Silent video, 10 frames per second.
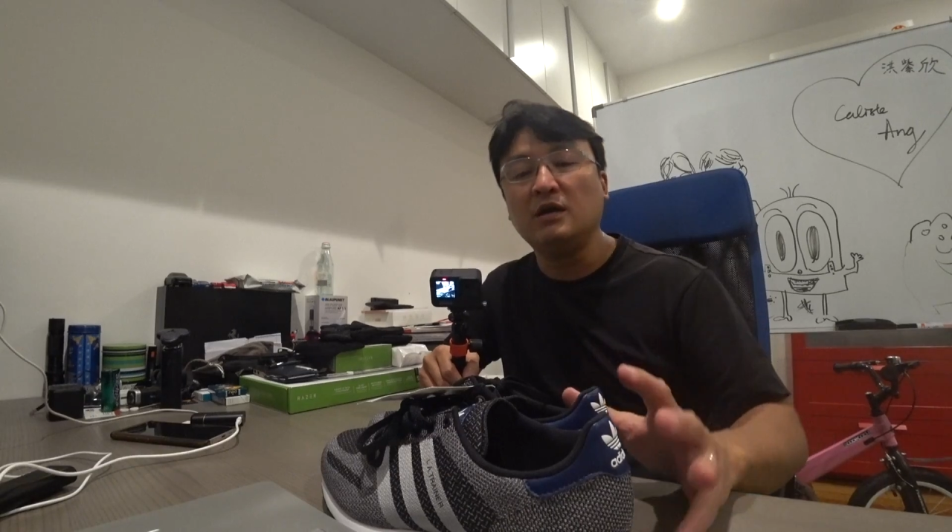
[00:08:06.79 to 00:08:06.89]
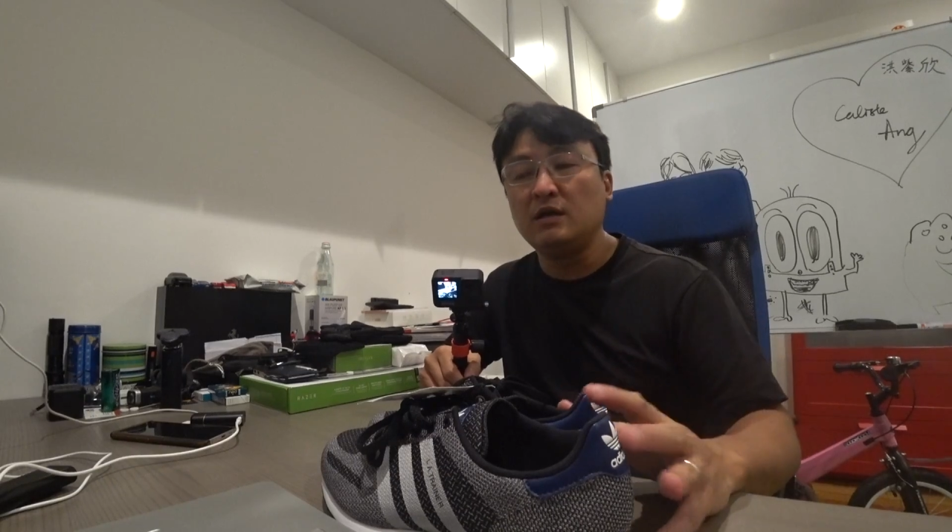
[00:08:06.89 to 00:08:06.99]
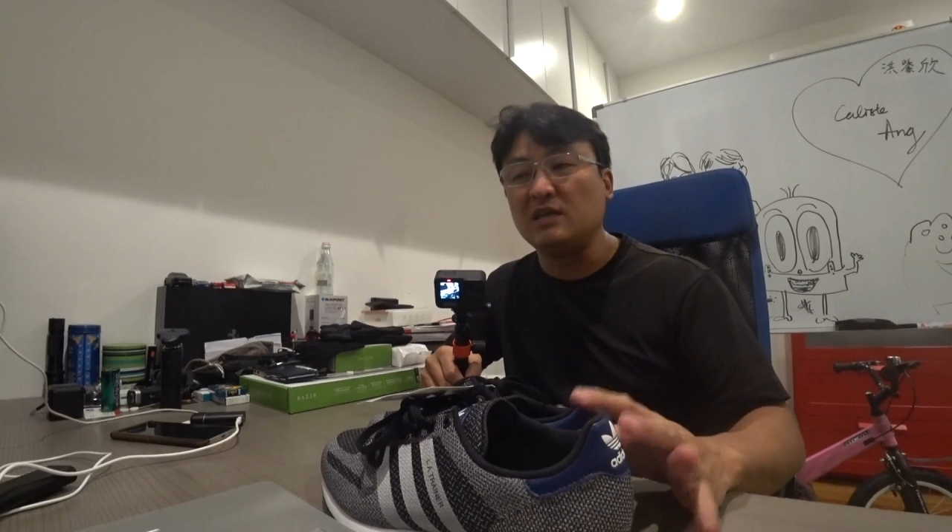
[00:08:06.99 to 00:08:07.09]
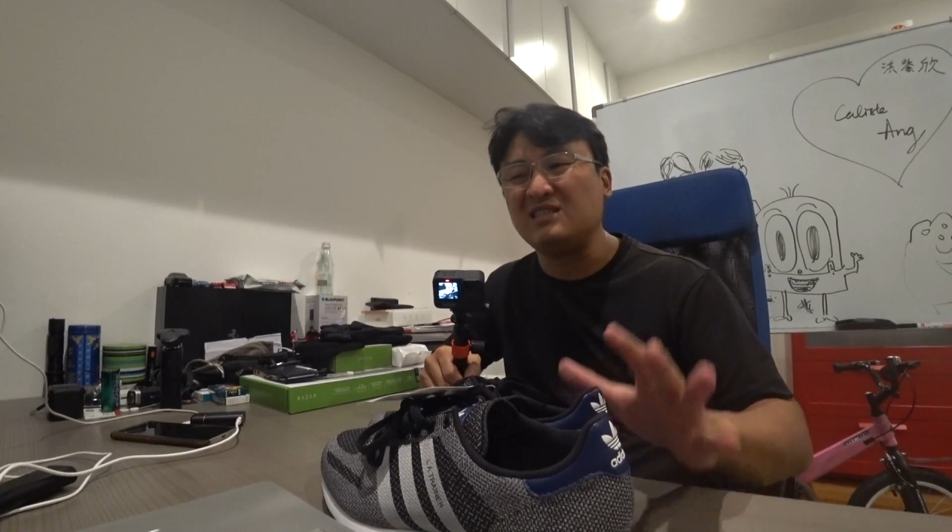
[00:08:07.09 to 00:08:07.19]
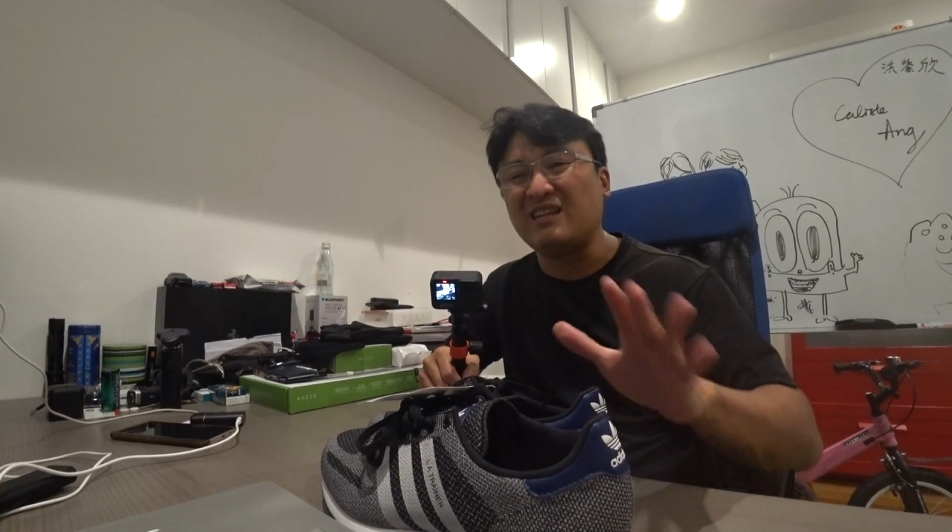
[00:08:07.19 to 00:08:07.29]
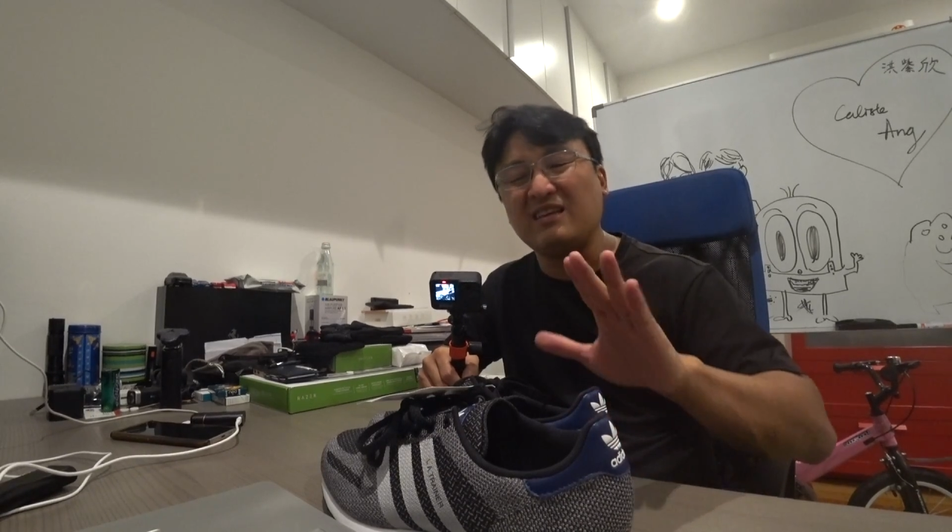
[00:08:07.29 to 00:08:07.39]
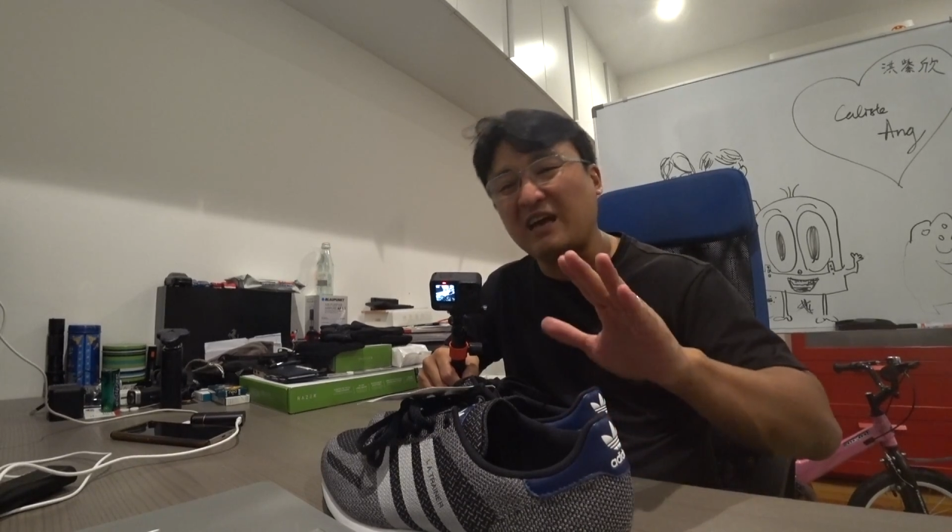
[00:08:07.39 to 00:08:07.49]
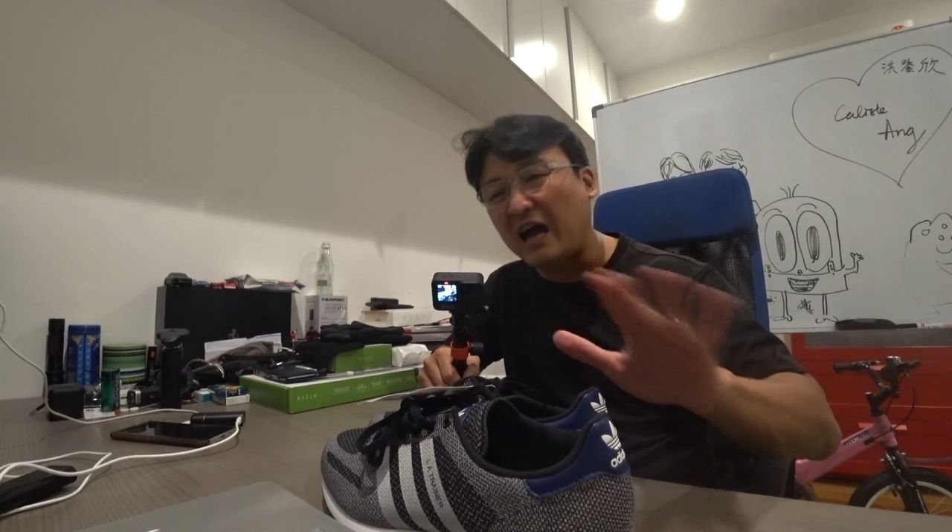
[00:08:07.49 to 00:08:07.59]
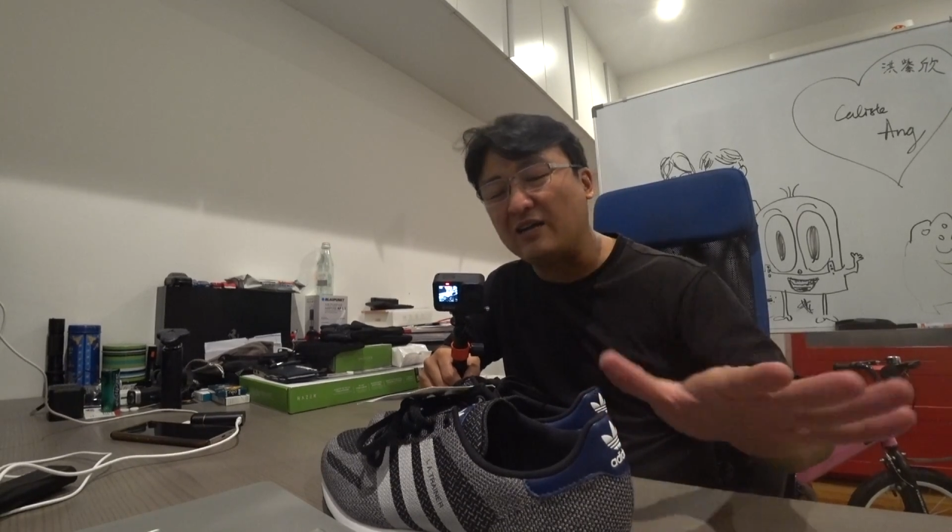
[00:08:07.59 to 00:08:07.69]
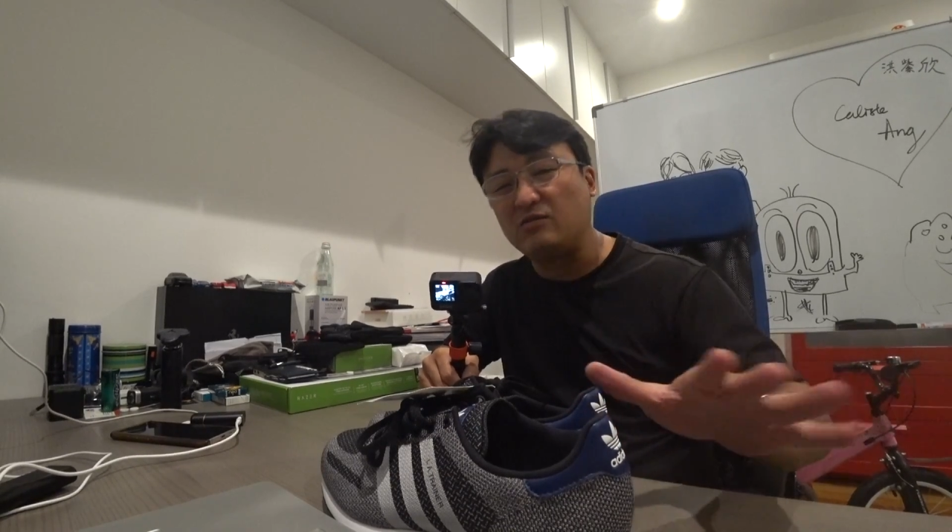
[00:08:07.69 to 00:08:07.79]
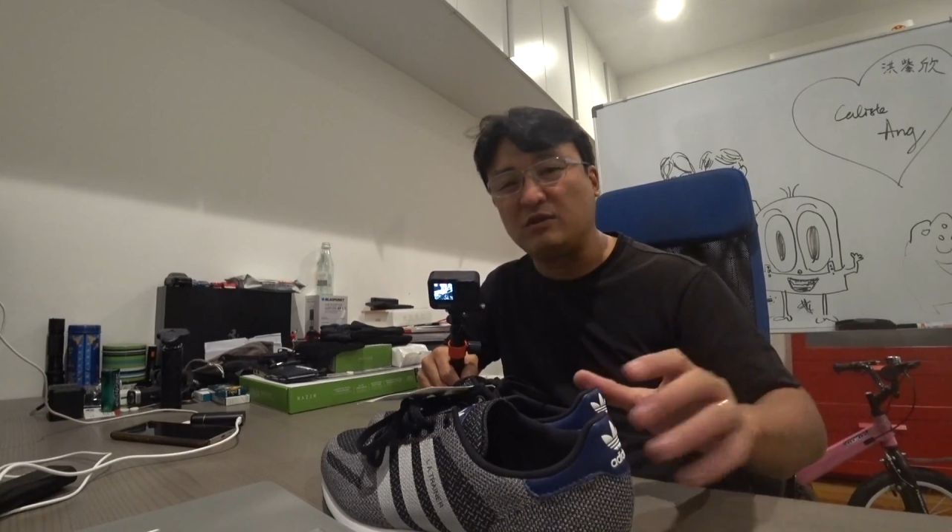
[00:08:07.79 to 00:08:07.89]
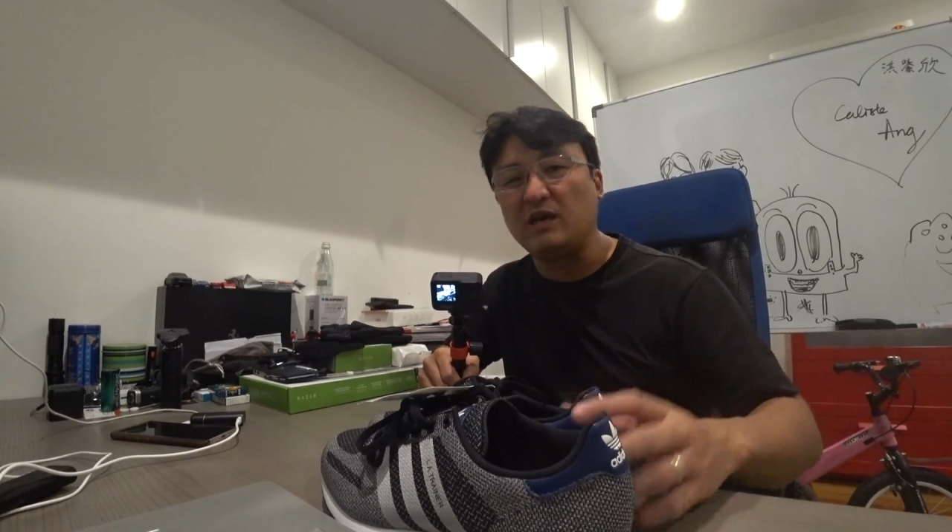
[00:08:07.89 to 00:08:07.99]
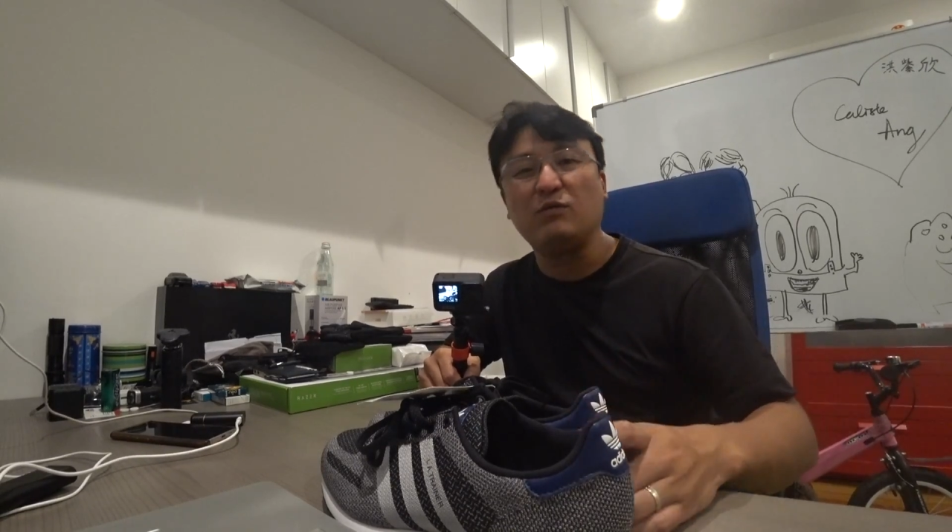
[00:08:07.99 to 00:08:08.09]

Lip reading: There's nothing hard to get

# [What is required]
All of the material above is to be retyped exactly, with no pictures included.

# [Response area]
Silent video, 10 frames per second.
[00:08:06.79 to 00:08:06.89]
[00:08:06.89 to 00:08:06.99]
[00:08:06.99 to 00:08:07.09]
[00:08:07.09 to 00:08:07.19]
[00:08:07.19 to 00:08:07.29]
[00:08:07.29 to 00:08:07.39]
[00:08:07.39 to 00:08:07.49]
[00:08:07.49 to 00:08:07.59]
[00:08:07.59 to 00:08:07.69]
[00:08:07.69 to 00:08:07.79]
[00:08:07.79 to 00:08:07.89]
[00:08:07.89 to 00:08:07.99]
[00:08:07.99 to 00:08:08.09]

Lip reading: There's nothing hard to get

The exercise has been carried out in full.